Her eyes were wide, dark pools as she considered.

“What do you have that they don’t?” he probed.

He knew she’d reached the same conclusion he had when she inhaled sharply. “I’m neutral. Their army would have no power over me.”

“If they wanted to kill you, I think they could have done it by now,” he said.

“The alternative could be worse. Having my DNA harvested and replicated doesn’t exactly float my boat. Now the guard with the needle makes sense. Oh, God, Peter put his arm around me the other day. He stroked my hair. They’ve probably already got my DNA.” She looked sick.

“Can you fill in the gaps for me? I think I’m missing some big pieces here. What’s the link between your research and theirs?”

“I’ve been studying the effect of dietary aluminum, hypothesizing that aluminum causes mutations in DNA.”

“Why dietary? People don’t eat aluminum.”
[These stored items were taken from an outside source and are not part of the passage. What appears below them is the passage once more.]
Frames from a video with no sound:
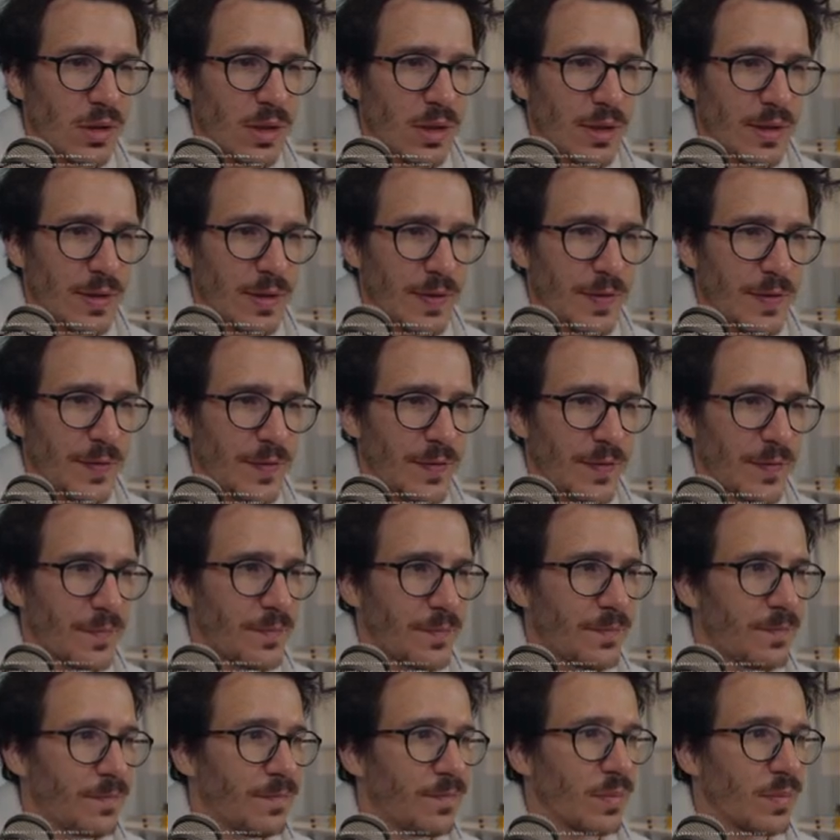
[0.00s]
Yes,
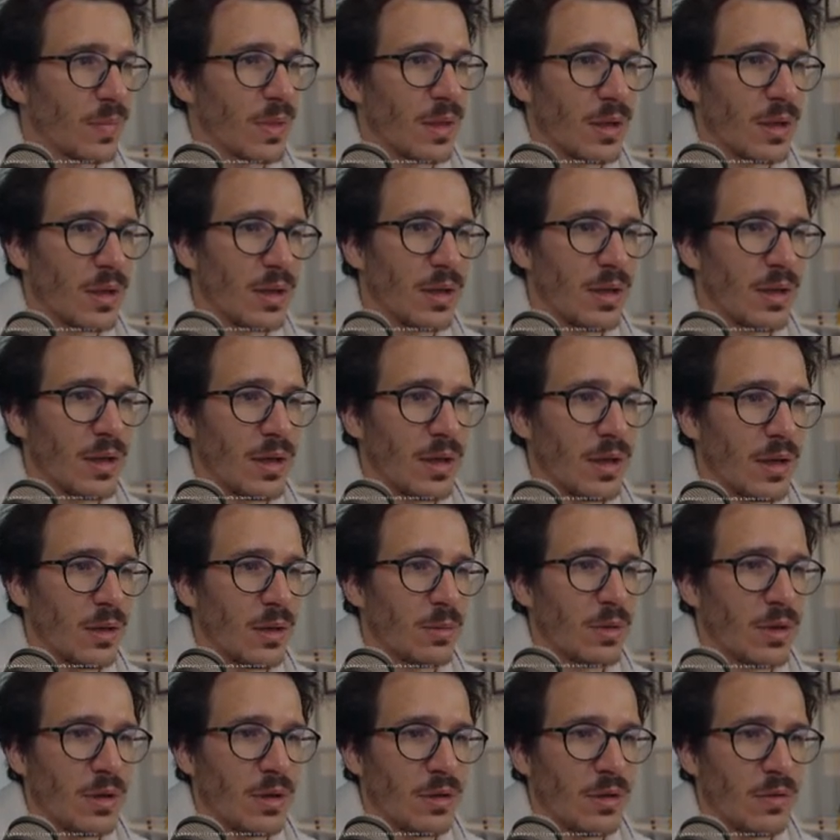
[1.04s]
I
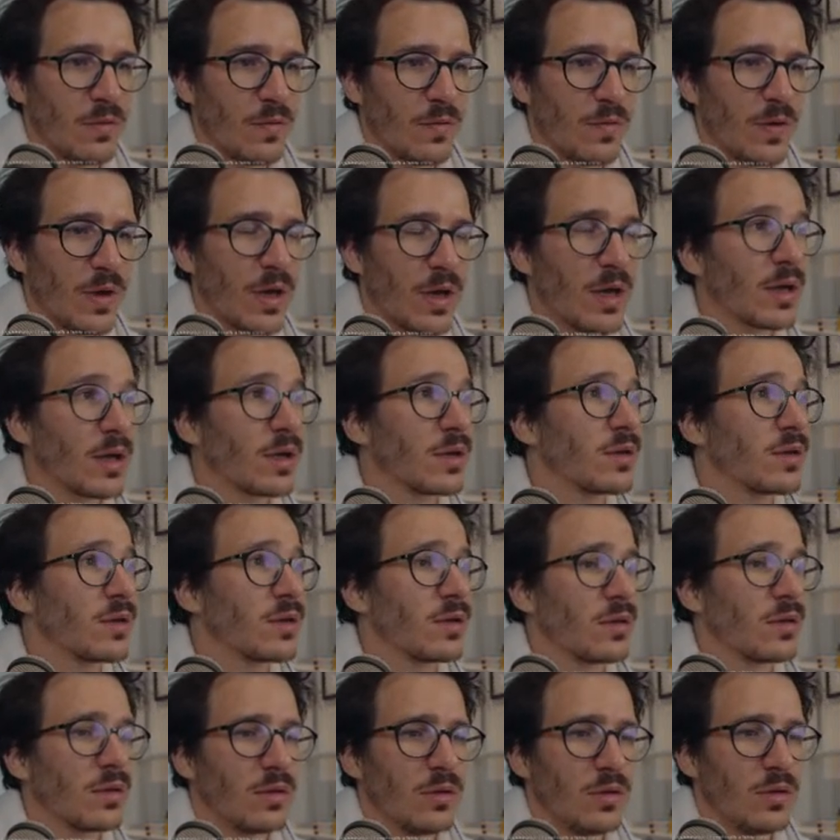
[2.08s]
am in fact
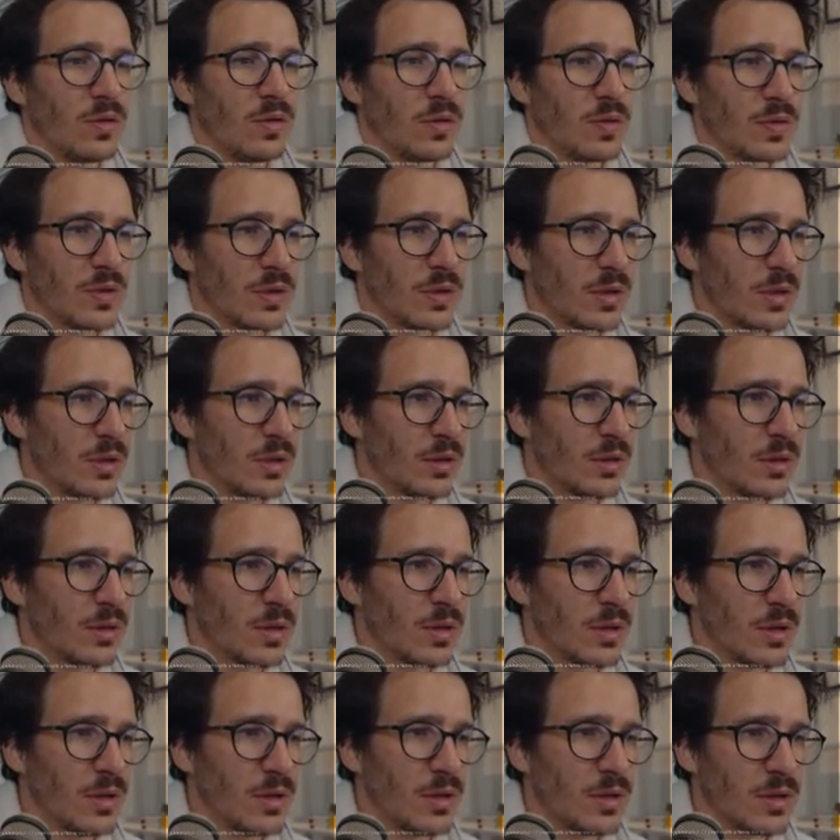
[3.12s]
using it,
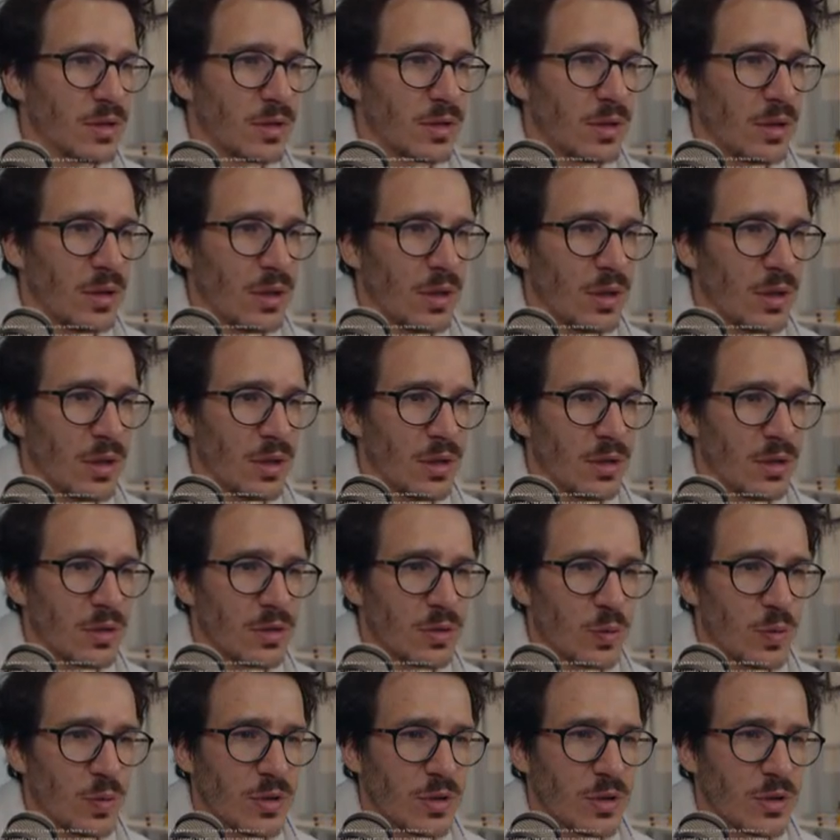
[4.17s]
at least in
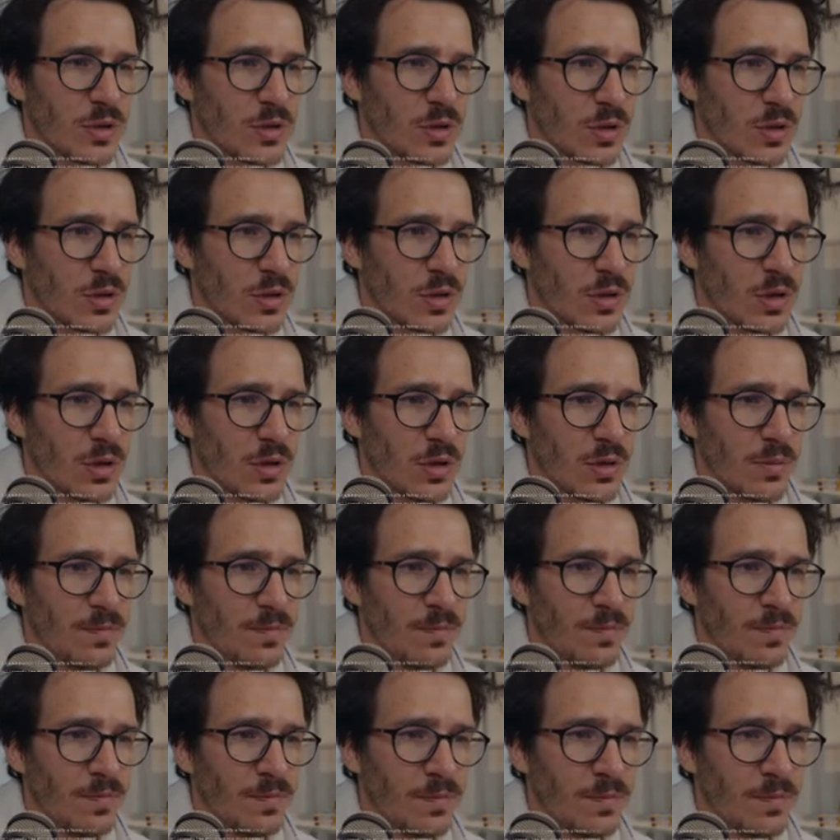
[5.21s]
swizec.com.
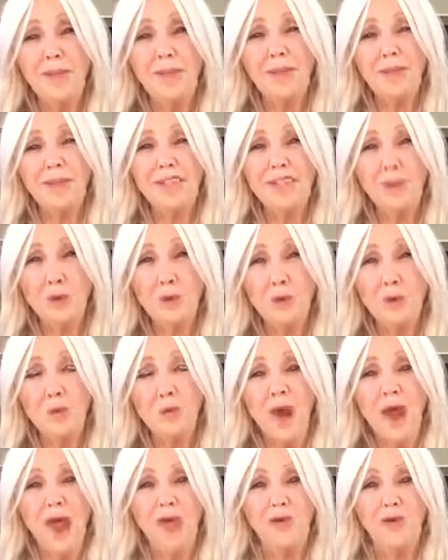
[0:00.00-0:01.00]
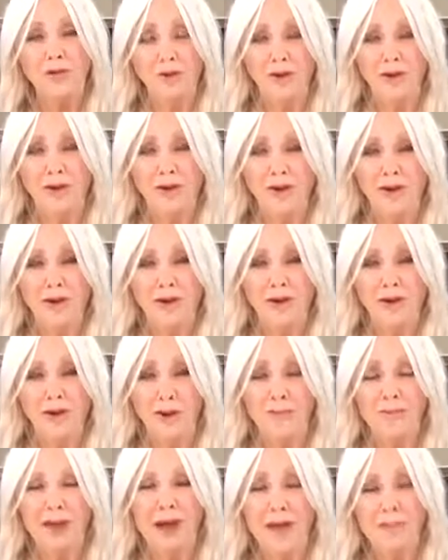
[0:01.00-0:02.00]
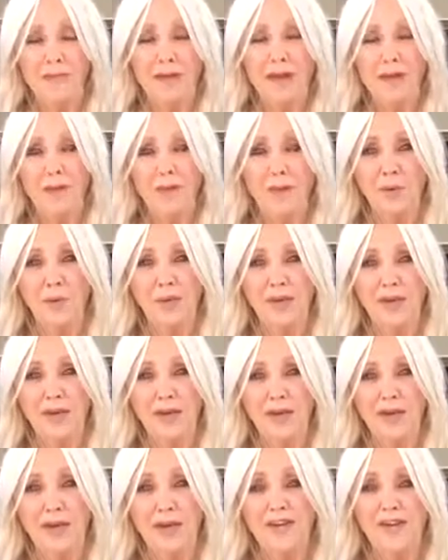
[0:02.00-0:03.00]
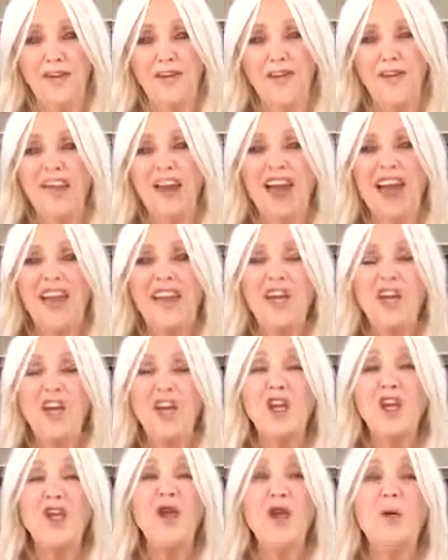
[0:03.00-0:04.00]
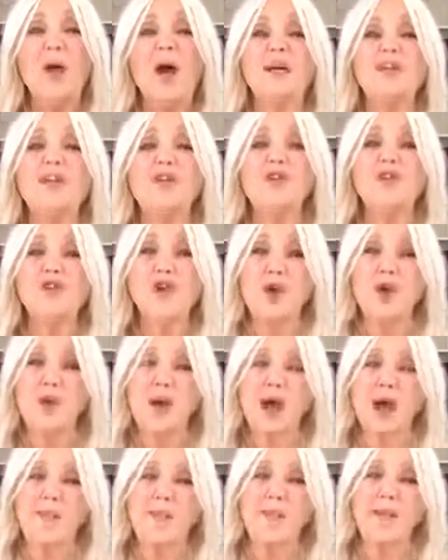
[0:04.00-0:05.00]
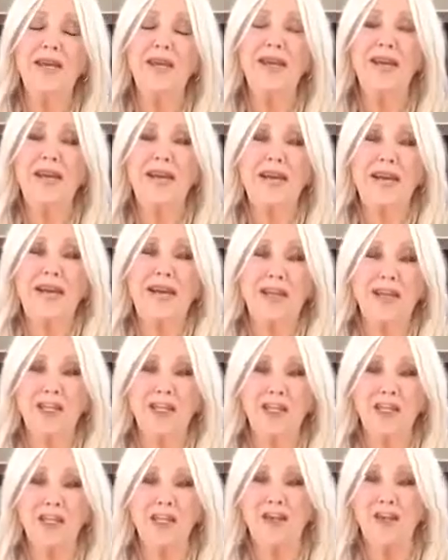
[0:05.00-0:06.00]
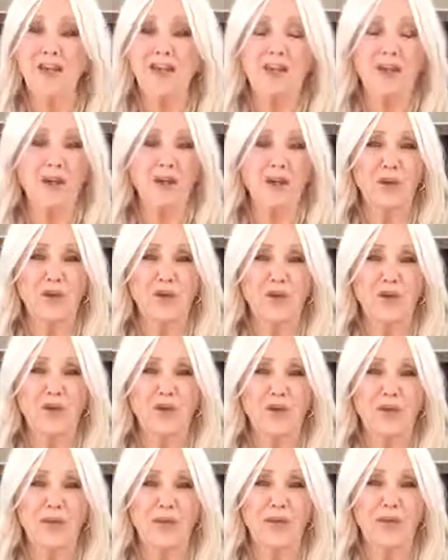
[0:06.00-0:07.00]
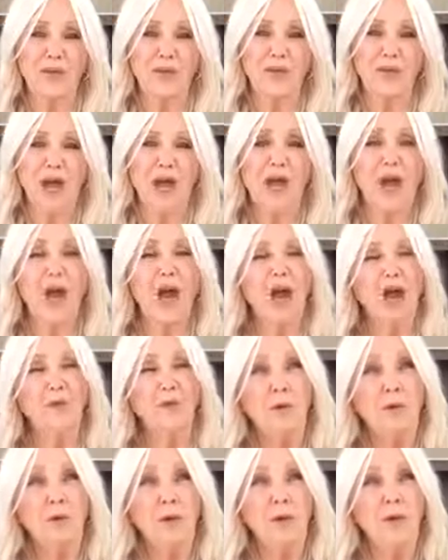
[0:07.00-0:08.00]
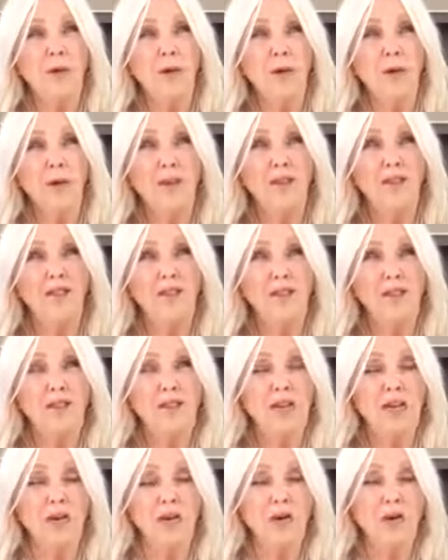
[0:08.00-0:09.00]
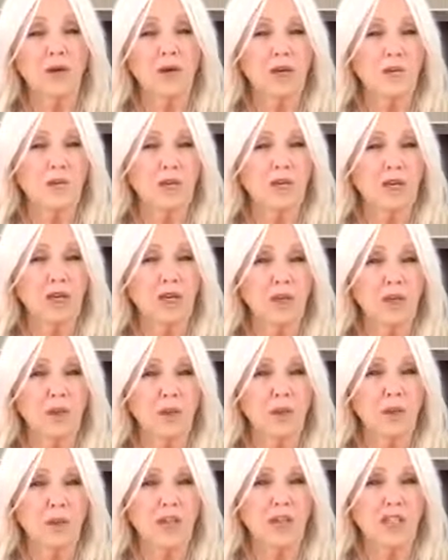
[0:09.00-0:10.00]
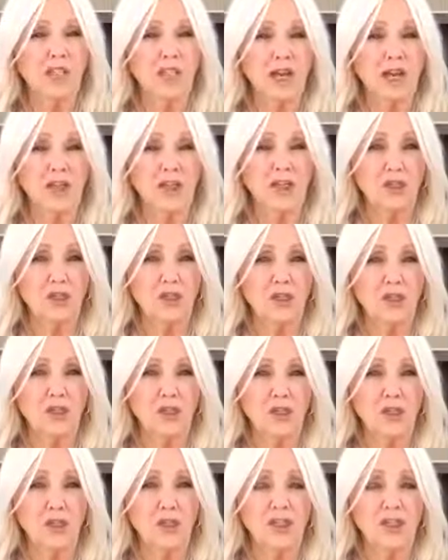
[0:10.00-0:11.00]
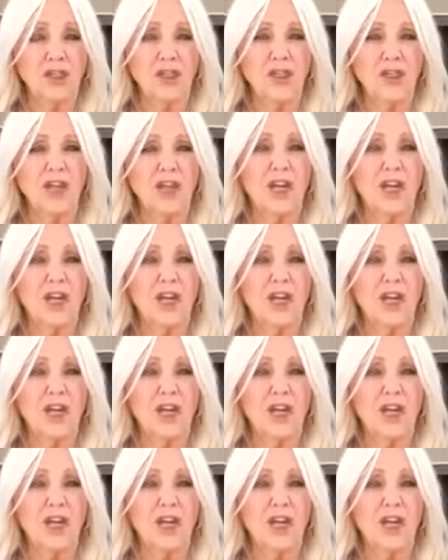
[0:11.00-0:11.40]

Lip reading: surrounded by people that are negative and you are so happy and it doesn't affect you at all. I remember this incredible teacher once said to a student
She shrugged. “But we drink out of aluminum cans, wrap our food in aluminum foil and cook in aluminum pans. You of all people should know atoms don’t always keep to themselves.”

A fair point. He nodded for her to continue.

She stood up and began to pace around the kitchen. “Jake and I both have a balanced translocation in our chromosomes. We have the same genetic material as everyone else, but some of it is in different places. I believe if I made a karyotype of your chromosomes, or the chromosomes of any talented person, there would be similar translocations.”

“So did your mice have mutated chromosomes?” he asked.

She stopped in the middle of the kitchen and looked at him. “No—I gave them the aluminum for a year. The karyotypes were normal. Then I bred them.” She stared at him expectantly.

She seemed to want him to make a connection, but it wasn’t happening.

Her small smile was sad. “My mother is in an institution with near-toxic aluminum levels. Do you know where your mother is?”

He shook his head. She’d run away and left him with her sister. Come to think of it, Truman didn’t remember his parents, and Sam and the Doc had grown up in an orphanage. “Oh my God, do you think they were experimenting on the general population before they took it underground to Genecorp?”

“I have no idea, but I do wonder what kind of offspring my mice would have had if Peter hadn’t killed them. I cultured fetal cells today. We’ll know in three or four days if they carry the translocations, but I don’t think we should wait that long to expose Genecorp.”

“Hang on, we can’t just hand the police stolen files and tell them Genecorp is run by zombie scientists who’ve created a super kid. They’ll think we’re nuts.”

“Not if we have their super kid.”





“You want to go back into Genecorp?” Cal asked.

Audrey didn’t blame him for looking at her like she was crazy. He didn’t know Genecorp like she did. “I’m almost certain they’ve got him in the basement.” It wasn’t used for storage, offices or labs. No one had a key to get down there, either. Every time she stood in the elevator, she stared at the B on the control panel and wondered, curious, but not sufficiently motivated to make any inquiries. Now she was glad she hadn’t. Lord only knew what might have happened to her then. “I bet Peter has been messing with his head his entire life. We’ve got to help him.”